Michele Maffei (Presidente Associazione Medaglie d'Oro al Valore Atletico: “Chi ha vissuto lo sport per tanti anni deve far corrispondere i valori che lo animano a quelli della quotidianità. Le Associazioni Benemerite sono espressione di una passione senza confine.
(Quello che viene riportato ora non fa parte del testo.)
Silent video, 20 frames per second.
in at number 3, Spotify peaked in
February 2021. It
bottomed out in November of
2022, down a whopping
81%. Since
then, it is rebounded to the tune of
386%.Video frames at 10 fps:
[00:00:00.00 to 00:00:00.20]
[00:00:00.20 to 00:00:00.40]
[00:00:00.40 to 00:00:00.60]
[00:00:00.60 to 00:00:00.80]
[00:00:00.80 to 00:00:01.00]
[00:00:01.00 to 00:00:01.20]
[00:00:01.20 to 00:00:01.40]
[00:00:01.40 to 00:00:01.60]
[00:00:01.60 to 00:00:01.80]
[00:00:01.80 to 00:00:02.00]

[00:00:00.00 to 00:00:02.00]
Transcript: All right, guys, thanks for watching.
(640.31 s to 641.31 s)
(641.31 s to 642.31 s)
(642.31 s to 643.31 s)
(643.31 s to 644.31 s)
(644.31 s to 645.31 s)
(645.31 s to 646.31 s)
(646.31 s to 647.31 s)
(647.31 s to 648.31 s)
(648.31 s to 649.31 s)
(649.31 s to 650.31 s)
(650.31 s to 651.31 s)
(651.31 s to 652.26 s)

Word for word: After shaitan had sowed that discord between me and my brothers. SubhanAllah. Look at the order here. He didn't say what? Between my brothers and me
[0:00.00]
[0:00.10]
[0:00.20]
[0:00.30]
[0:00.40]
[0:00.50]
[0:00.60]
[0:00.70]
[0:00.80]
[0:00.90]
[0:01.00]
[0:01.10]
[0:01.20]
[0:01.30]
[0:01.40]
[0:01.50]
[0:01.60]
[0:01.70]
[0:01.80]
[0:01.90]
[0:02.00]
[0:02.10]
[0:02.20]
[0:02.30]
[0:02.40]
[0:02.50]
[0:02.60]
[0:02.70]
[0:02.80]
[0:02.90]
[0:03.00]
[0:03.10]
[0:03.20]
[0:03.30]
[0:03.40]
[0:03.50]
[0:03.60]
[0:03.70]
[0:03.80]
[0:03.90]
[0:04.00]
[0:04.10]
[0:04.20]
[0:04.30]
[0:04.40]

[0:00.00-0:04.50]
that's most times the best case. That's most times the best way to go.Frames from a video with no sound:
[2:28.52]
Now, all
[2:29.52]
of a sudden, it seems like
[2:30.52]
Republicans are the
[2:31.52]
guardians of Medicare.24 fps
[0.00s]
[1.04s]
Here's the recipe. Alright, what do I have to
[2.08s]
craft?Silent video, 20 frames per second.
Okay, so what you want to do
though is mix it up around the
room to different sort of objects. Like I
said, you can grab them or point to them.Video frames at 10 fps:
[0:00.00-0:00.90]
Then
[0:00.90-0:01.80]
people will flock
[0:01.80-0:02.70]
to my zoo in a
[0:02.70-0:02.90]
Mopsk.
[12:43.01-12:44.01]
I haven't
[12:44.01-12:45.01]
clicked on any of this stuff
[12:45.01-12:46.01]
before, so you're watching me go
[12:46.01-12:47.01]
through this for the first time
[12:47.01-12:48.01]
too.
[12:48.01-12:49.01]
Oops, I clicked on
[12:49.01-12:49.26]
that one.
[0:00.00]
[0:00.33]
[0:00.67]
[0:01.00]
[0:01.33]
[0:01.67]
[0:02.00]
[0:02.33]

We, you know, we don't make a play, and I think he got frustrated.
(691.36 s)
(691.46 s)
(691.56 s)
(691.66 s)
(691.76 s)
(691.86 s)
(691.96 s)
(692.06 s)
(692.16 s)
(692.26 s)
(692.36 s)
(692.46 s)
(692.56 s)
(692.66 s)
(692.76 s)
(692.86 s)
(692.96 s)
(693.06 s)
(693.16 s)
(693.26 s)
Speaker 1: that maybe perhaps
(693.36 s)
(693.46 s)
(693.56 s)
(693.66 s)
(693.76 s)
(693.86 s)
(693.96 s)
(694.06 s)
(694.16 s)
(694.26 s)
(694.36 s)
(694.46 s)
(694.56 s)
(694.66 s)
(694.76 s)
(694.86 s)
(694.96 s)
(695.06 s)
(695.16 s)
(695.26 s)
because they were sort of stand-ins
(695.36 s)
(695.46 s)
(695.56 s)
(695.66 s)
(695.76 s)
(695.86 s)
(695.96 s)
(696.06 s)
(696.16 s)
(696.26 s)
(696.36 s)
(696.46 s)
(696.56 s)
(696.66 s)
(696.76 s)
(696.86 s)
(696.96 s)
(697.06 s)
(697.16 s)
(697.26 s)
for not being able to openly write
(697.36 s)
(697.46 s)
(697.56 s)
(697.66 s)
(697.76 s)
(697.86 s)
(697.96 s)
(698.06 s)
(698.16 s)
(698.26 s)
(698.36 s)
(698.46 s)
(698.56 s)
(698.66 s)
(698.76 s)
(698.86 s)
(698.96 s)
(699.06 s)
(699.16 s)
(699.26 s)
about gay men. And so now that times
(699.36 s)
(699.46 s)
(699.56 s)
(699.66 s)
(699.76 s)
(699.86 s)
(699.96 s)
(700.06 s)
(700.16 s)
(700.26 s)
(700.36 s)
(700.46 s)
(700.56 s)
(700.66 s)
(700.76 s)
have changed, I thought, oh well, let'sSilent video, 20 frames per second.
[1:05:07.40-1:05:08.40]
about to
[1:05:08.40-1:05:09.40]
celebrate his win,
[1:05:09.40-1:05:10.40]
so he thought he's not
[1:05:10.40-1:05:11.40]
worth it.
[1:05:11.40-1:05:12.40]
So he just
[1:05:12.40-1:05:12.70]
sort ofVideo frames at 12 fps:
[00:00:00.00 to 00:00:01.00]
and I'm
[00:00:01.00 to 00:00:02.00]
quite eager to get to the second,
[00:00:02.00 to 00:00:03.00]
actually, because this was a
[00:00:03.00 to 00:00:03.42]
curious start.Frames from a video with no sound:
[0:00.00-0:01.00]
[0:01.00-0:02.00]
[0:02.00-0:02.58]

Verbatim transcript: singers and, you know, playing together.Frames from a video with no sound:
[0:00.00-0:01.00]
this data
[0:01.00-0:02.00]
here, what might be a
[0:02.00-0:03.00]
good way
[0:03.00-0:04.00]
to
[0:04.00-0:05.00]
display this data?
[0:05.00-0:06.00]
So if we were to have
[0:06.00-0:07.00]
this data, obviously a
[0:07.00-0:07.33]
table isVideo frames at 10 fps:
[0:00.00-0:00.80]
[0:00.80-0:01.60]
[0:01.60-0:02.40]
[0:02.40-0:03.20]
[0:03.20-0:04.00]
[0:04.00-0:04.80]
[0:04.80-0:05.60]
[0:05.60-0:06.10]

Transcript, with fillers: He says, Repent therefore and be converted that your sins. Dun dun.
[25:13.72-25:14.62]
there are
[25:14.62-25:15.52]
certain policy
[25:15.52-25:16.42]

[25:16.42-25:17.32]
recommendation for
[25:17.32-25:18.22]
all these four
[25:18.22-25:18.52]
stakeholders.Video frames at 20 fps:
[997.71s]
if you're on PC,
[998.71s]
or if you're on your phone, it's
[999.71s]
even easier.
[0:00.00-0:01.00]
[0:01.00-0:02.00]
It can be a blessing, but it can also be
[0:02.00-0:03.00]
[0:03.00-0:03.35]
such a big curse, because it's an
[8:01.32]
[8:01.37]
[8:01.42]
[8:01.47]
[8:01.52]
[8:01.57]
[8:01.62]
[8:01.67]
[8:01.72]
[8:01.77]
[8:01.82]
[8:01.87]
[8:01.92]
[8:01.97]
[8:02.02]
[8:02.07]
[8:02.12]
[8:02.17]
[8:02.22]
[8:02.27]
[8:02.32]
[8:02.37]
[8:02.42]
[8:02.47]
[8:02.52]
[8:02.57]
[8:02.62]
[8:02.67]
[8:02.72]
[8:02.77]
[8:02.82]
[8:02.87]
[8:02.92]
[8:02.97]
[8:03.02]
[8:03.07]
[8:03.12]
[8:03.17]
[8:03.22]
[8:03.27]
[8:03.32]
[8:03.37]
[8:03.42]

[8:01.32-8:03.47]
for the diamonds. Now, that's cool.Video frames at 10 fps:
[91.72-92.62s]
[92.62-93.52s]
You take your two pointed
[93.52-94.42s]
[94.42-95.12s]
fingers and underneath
Siamo consapevoli di essere in una realtà di nicchia ma siamo ancora fedeli al nostro modo di essere e abbiamo la certezza che fino a oggi siamo sempre stati rispettati grazie al CONI. Il certo per l’incerto ci può preoccupare. Cercheremo di avere fiducia nel movimento olimpico, con la speranza che venga tutelata l’identità che ci rende orgogliosi”.